Chronique

Èch

Èch

Heddy Boubaker (arr, elg), Julien Gineste (as, elec org), Erwan Lamer (drm, perc), Andy Lévêque (as), Walkind Rodriguez (tp, perc, voc)

Label / Distribution : Un Rêve Nu

Rares sont les disques qui s’apprivoisent dès la première écoute, à plus forte raisn dans le champ des musiques libres et improvisées. Tout cela sans faire aucune concession, sans tomber dans la facilité ou le déjà-vu/entendu, mais en faisant preuve d’une niaque d’enfer, d’une débordante générosité et d’une ouverture sans borne vers l’ailleurs.

Ce disque est l’œuvre du quintet Èch , emmené par le grand manitou des musiques libres à Toulouse, Heddy Boubaker. A la fois créateur de groupes, éditeur de disques, organisateur de festivals et de concerts, il joue depuis de nombreuses années le rôle d’animateur et de passeur en faisant bouillonner ce microcosme musical. C’est un phare dont le regard vif et le sourire discret rassurent. Il propose ici un de ses enregistrements les plus aboutis publié sur son propre label, Un rêve nu, en s’entourant d’autres talentueux musiciens. Ces derniers sont pleinement investis dans d’autres formations (La Ligue des Objets pour Andy Lévèque et Piak pour Julien Gineste par exemple) et contribuent eux aussi à la vitalité des musiques improvisées à Toulouse. Le trompettiste Walkind Rodriguez signe (peint plutôt) la magnifique pochette du support physique.

Le disque est un concentré des différents répertoires où la musique libre sait piocher son inspiration. En balayant ce large spectre, le groupe offre une synthèse résolument tournée vers l’avenir de plusieurs décennies d’expérimentations.
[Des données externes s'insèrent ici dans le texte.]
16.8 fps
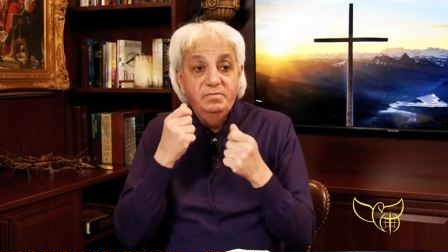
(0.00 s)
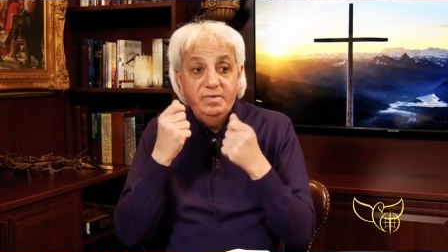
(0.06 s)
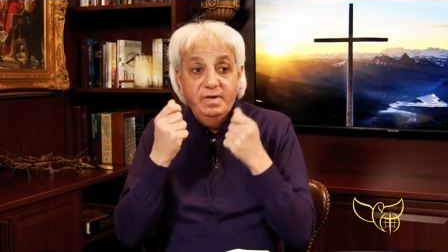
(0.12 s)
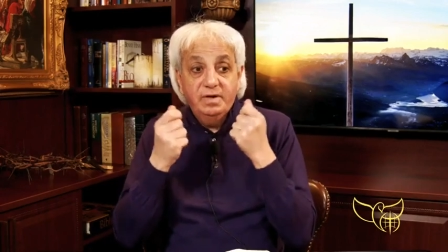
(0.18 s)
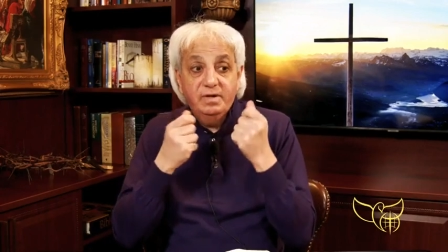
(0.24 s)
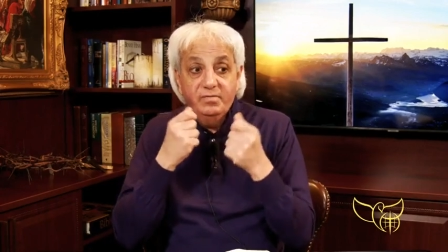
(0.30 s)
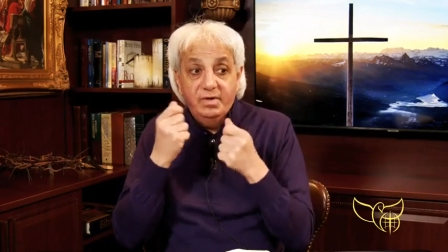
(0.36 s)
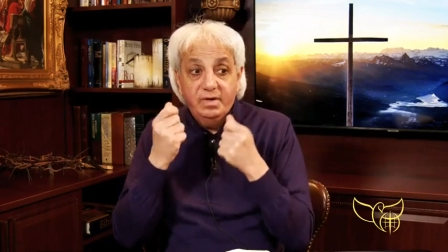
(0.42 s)

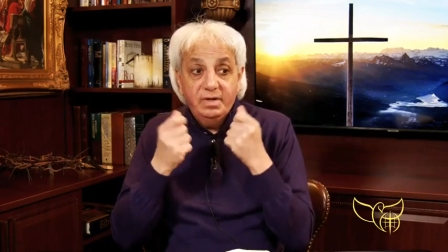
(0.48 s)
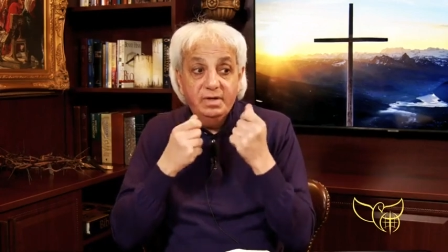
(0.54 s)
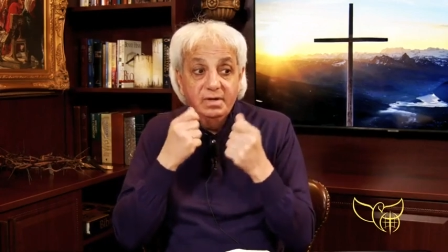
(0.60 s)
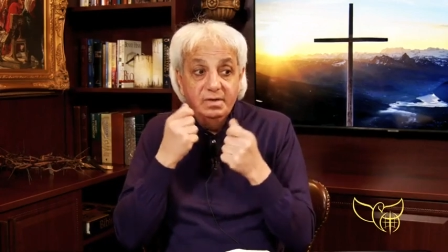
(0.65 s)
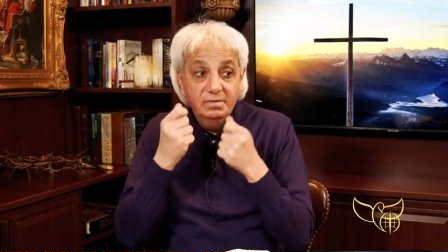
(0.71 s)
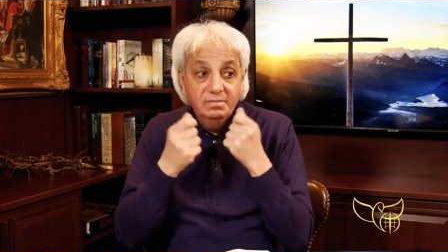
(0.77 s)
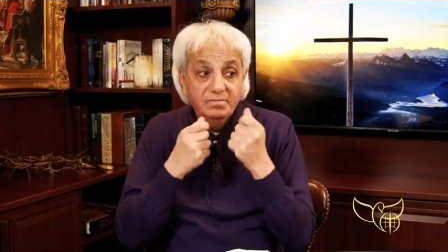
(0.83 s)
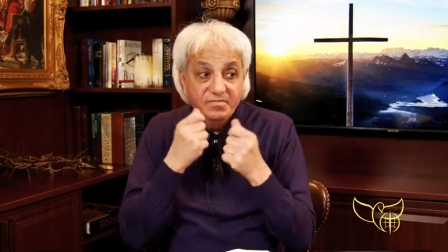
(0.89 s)
Very,
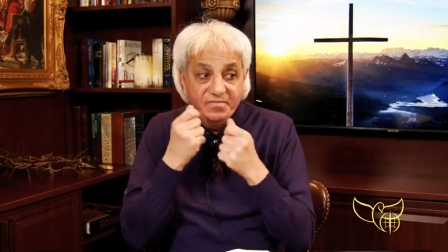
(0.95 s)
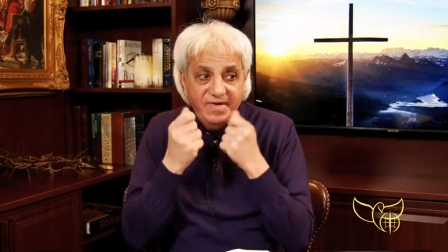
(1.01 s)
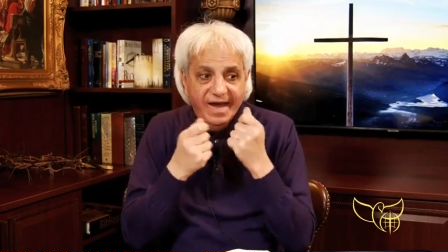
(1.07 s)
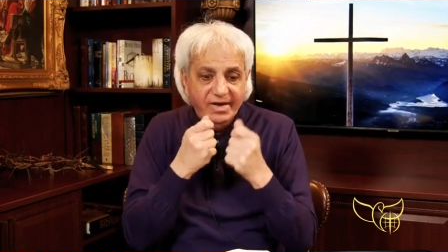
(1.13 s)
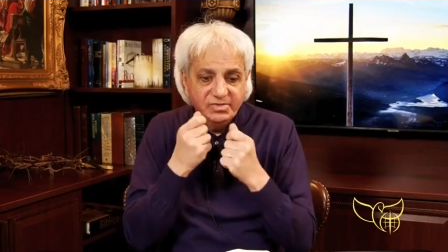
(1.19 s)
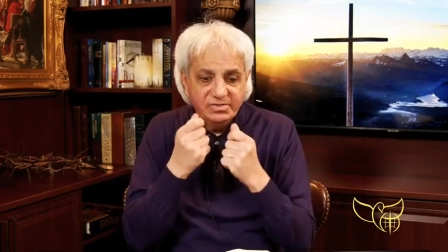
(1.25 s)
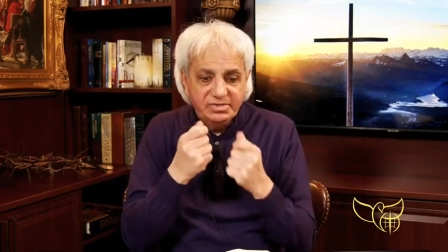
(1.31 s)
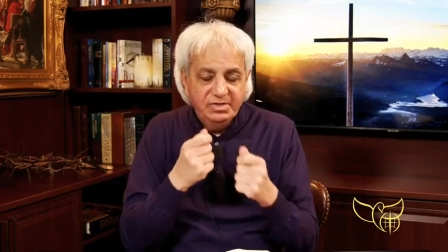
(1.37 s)
very
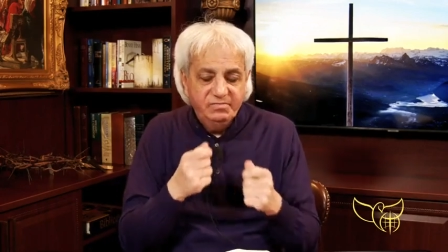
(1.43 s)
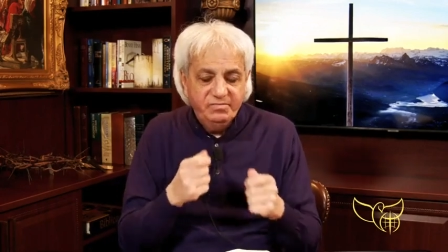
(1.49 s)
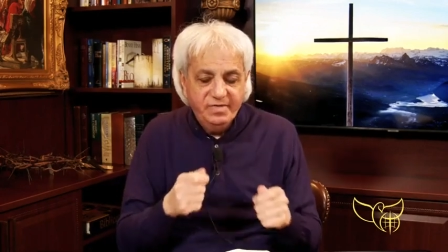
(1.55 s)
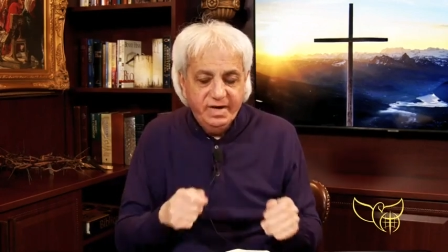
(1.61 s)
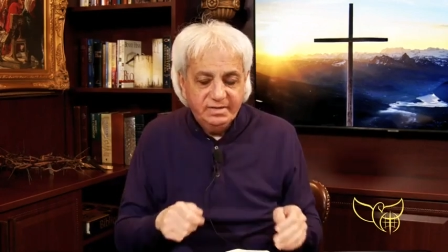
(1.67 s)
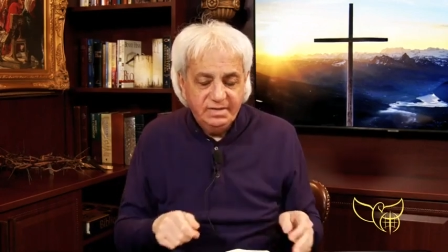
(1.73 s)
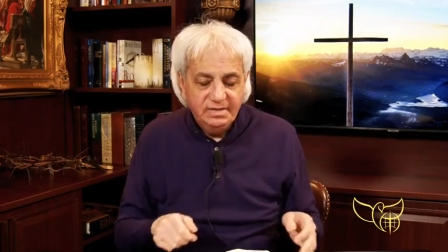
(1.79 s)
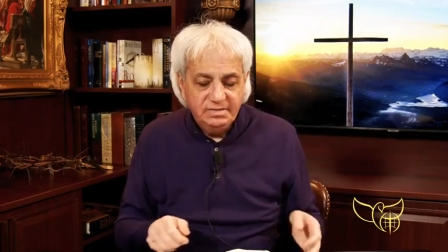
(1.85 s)
fast, in
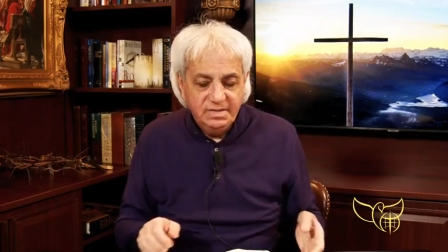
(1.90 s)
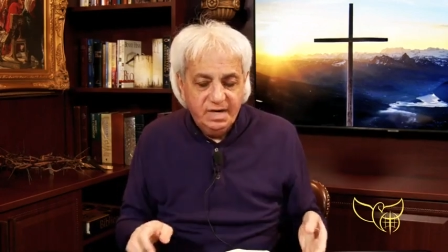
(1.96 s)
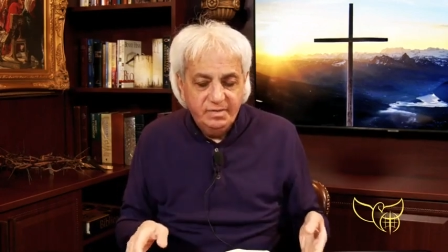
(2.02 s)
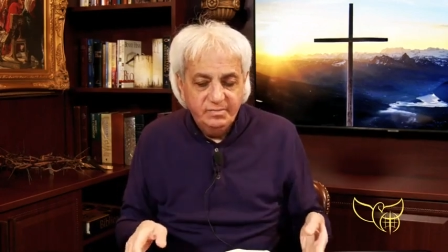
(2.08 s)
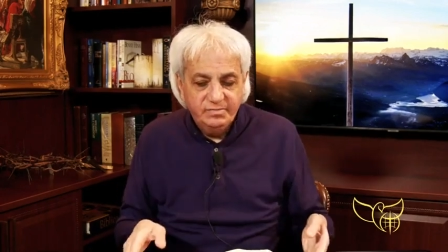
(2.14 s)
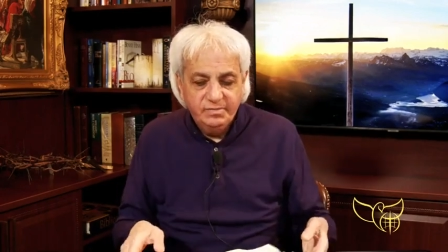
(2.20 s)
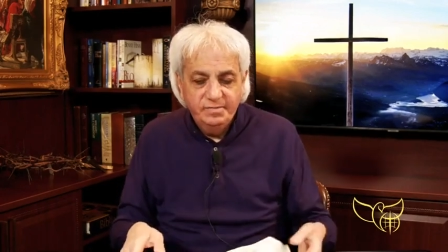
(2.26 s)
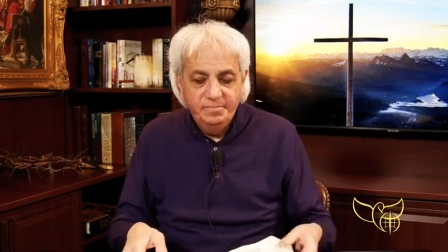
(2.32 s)
fact, at
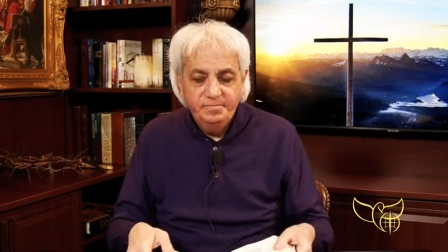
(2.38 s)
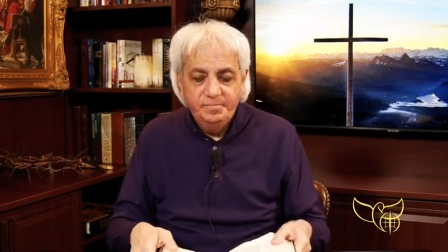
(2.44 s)
times.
À la croisée de l’Art Ensemble of Chicago et des Lounge Lizards, cet enregistrement est un beau manifeste démontrant qu’il y a encore beaucoup à dire dans ce registre. Au fil des morceaux s’installe une tension permanente, donnant l’impression d’être constamment sur le fil du rasoir, une sensation malheureusement rare dans de nombreux disques se réclamant de ces musiques-là. Ici, le point de non-retour n’est jamais loin, l’orage gronde sous les assauts incessants de la guitare vrombissante d’Heddy Boubaker. Aidé par ses deux soufflants aux tutti déjantés et aux jeux fougueux, le groupe invective son auditeur et use de tous les moyens pour le happer et l’embarquer dans sa grande procession. Mais il n’oublie pas de le guider au milieu d’un chahut joyeusement bordélique de cris et de sifflets. Si la déferlante sonore est le mot d’ordre, la musique se veut aussi rassurante, comme une caresse tendre et chaleureuse, lors d’éphémères moments de quiétude où le groupe dévoile une autre facette, subtile et plus fragile.

Il n’est peut-être pas trop osé de dire que ce disque continuera encore longtemps de hanter les oreilles des curieux et des curieuses. Et que comme le bon vin, il ne pourra que se bonifier avec le temps, et pourquoi pas même devenir une référence du genre.